What you need to do:
The answer should consist of the records below, repeated exactly, and no pictures.

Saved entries
=-=-=-=-=
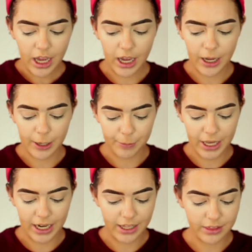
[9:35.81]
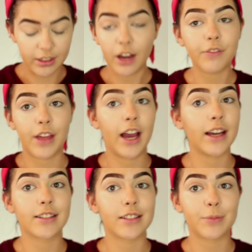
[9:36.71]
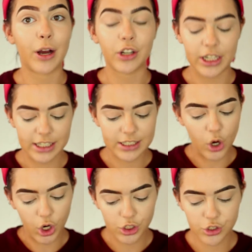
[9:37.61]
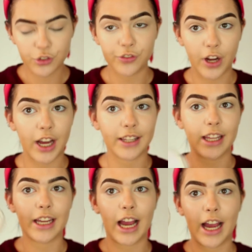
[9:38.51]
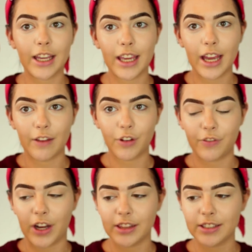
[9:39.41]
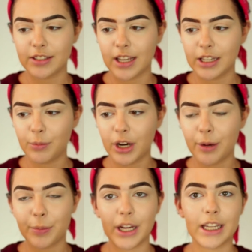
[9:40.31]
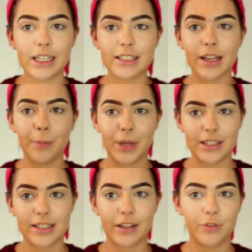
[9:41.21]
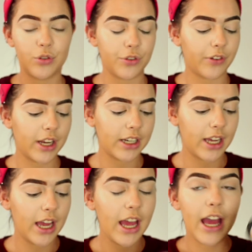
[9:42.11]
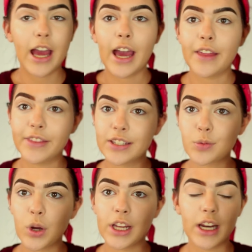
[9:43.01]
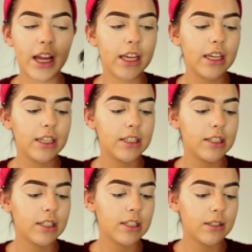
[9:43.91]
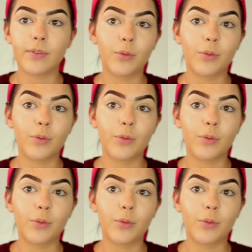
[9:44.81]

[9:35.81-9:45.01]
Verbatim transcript: Um, and I love that Essence powder. It is hard to find. Like, I can't ever find this anywhere, but it is amazing if you do find it. And this one is...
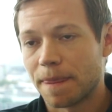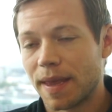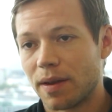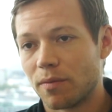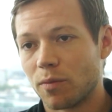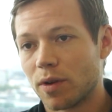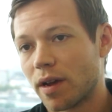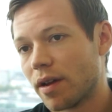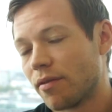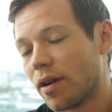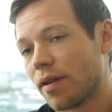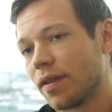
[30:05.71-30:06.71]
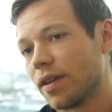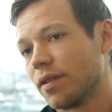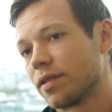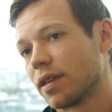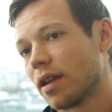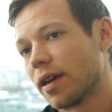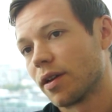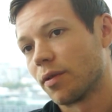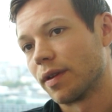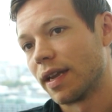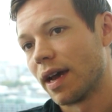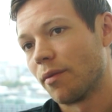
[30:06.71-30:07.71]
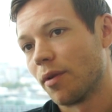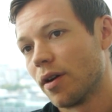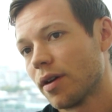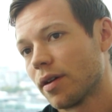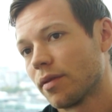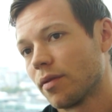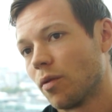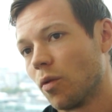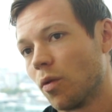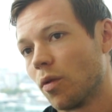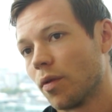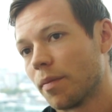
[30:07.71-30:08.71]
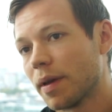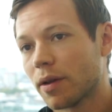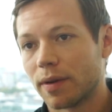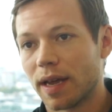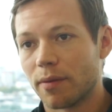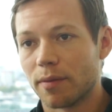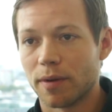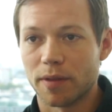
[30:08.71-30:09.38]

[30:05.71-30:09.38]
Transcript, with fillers: then would I rather use the Litecoin network or the Bitcoin network?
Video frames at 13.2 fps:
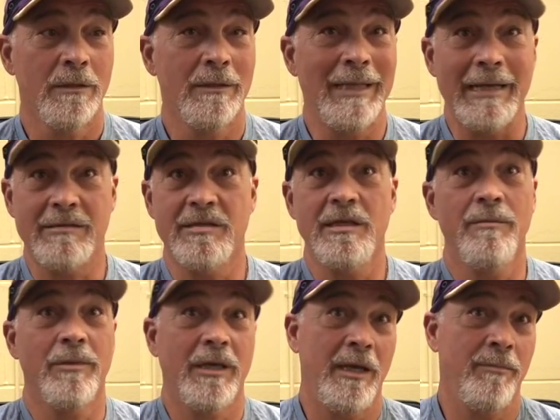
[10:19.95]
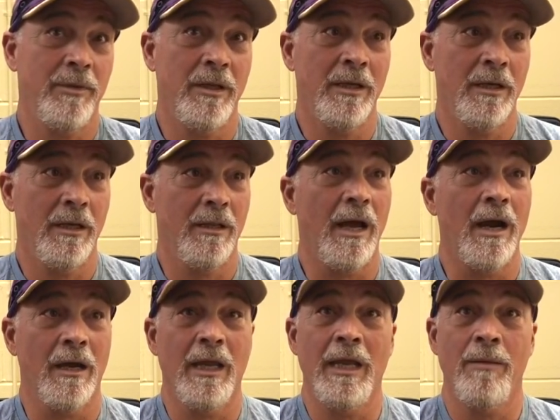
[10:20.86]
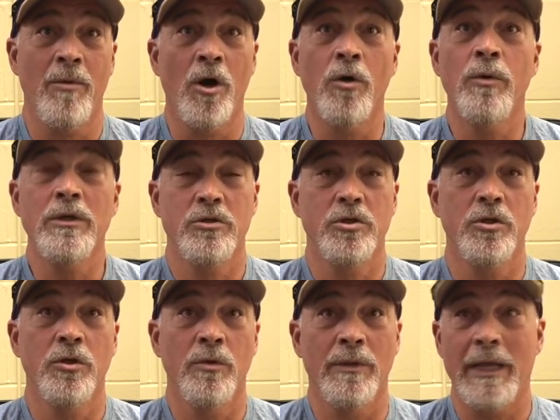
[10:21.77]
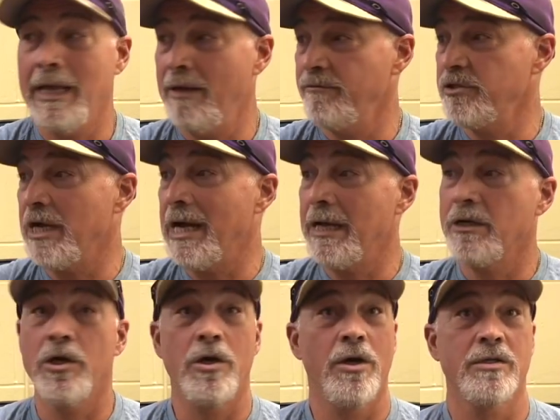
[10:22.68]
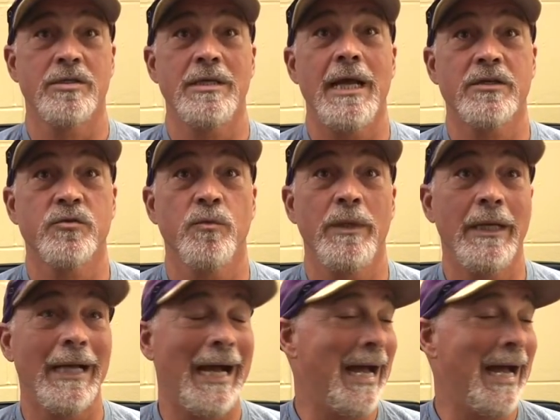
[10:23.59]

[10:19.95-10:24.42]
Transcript: that team came into our game 0-2. They have John Curtis next week.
=-=-=-=-=
Solution for this task:
[9:35.81]
[9:36.71]
[9:37.61]
[9:38.51]
[9:39.41]
[9:40.31]
[9:41.21]
[9:42.11]
[9:43.01]
[9:43.91]
[9:44.81]

[9:35.81-9:45.01]
Verbatim transcript: Um, and I love that Essence powder. It is hard to find. Like, I can't ever find this anywhere, but it is amazing if you do find it. And this one is...
[30:05.71-30:06.71]
[30:06.71-30:07.71]
[30:07.71-30:08.71]
[30:08.71-30:09.38]

[30:05.71-30:09.38]
Transcript, with fillers: then would I rather use the Litecoin network or the Bitcoin network?
Video frames at 13.2 fps:
[10:19.95]
[10:20.86]
[10:21.77]
[10:22.68]
[10:23.59]

[10:19.95-10:24.42]
Transcript: that team came into our game 0-2. They have John Curtis next week.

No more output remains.